*WHAT IS EXPECTED*
Could you please retype all of the records exactly, skipping any pictures?

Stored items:
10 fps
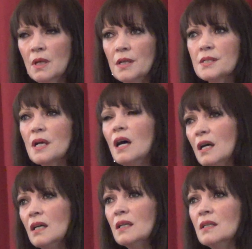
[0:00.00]
And it's, ah,
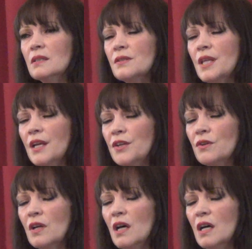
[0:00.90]
oh, thank
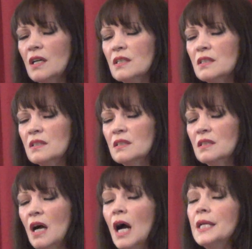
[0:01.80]
you,
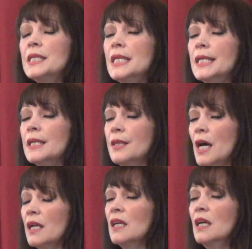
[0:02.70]
God. I needed
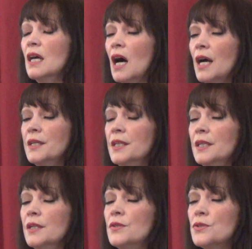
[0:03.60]
that. I
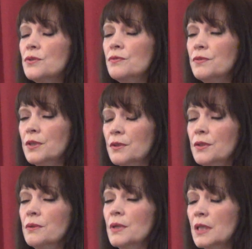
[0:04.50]
needed to feel
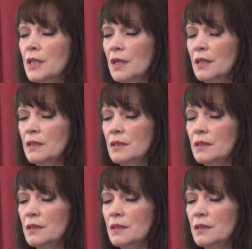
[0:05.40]
you again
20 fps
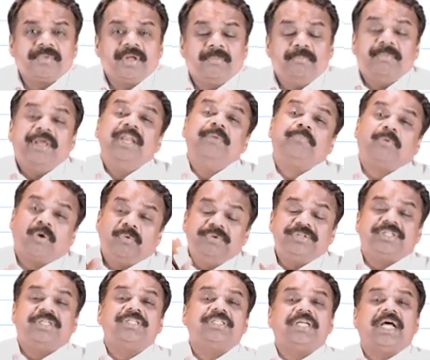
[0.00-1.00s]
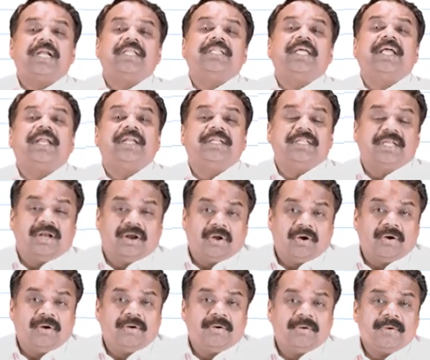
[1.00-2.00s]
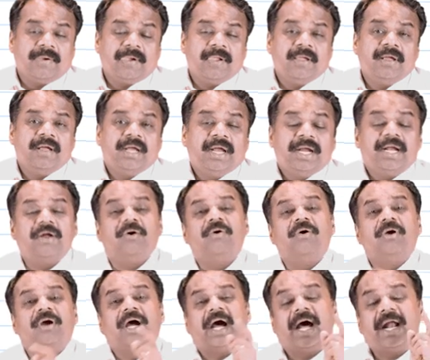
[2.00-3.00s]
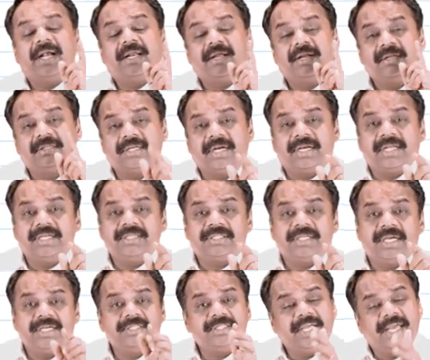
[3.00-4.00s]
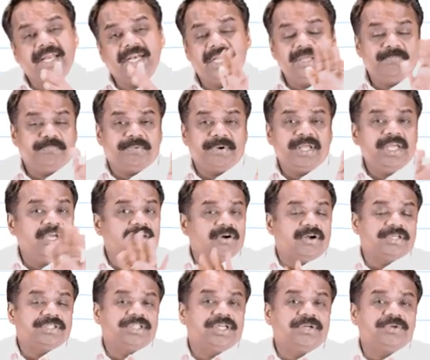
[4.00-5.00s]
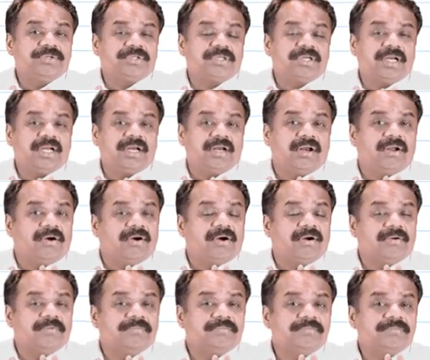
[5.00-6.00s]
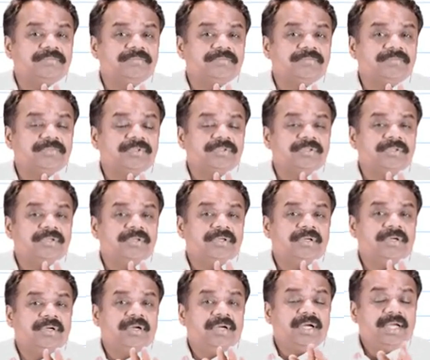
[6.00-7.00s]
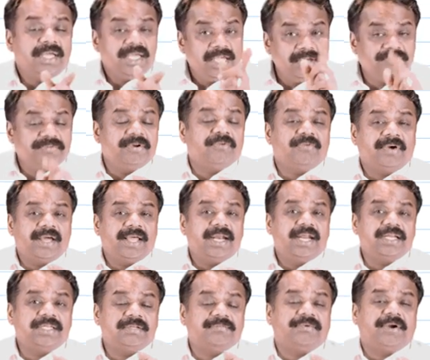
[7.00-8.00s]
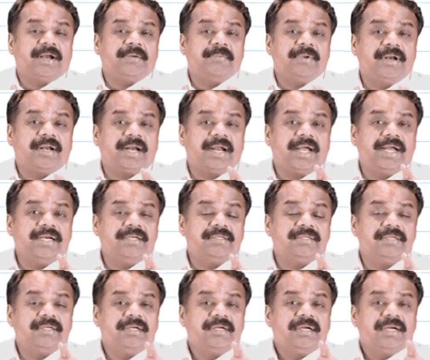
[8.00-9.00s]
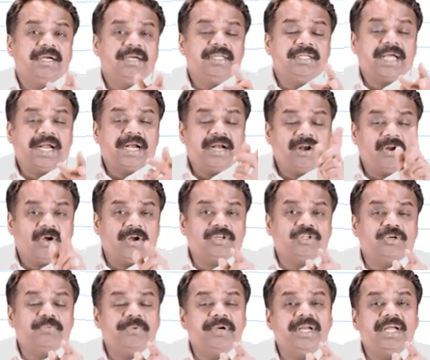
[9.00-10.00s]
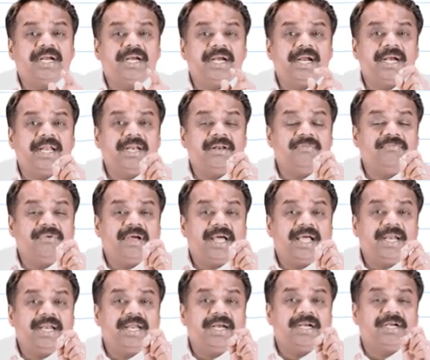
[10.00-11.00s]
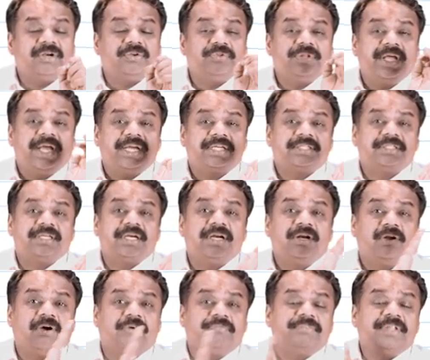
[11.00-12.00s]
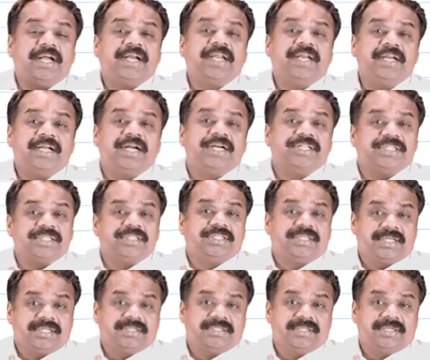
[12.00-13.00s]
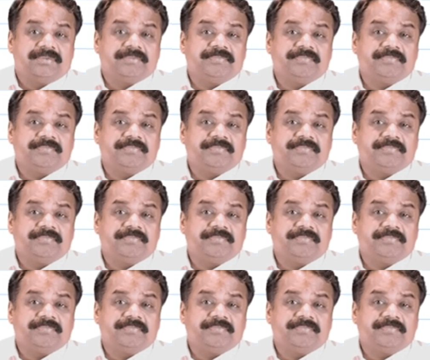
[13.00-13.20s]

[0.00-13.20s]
many provisions are there in the law. Now, Article 13 says any pre-constitutional law, if it violates the fundamental rights, that law should be declared invalid to the extent of that inconsistency.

*TASK SOLUTION*
10 fps
[0:00.00]
And it's, ah,
[0:00.90]
oh, thank
[0:01.80]
you,
[0:02.70]
God. I needed
[0:03.60]
that. I
[0:04.50]
needed to feel
[0:05.40]
you again
20 fps
[0.00-1.00s]
[1.00-2.00s]
[2.00-3.00s]
[3.00-4.00s]
[4.00-5.00s]
[5.00-6.00s]
[6.00-7.00s]
[7.00-8.00s]
[8.00-9.00s]
[9.00-10.00s]
[10.00-11.00s]
[11.00-12.00s]
[12.00-13.00s]
[13.00-13.20s]

[0.00-13.20s]
many provisions are there in the law. Now, Article 13 says any pre-constitutional law, if it violates the fundamental rights, that law should be declared invalid to the extent of that inconsistency.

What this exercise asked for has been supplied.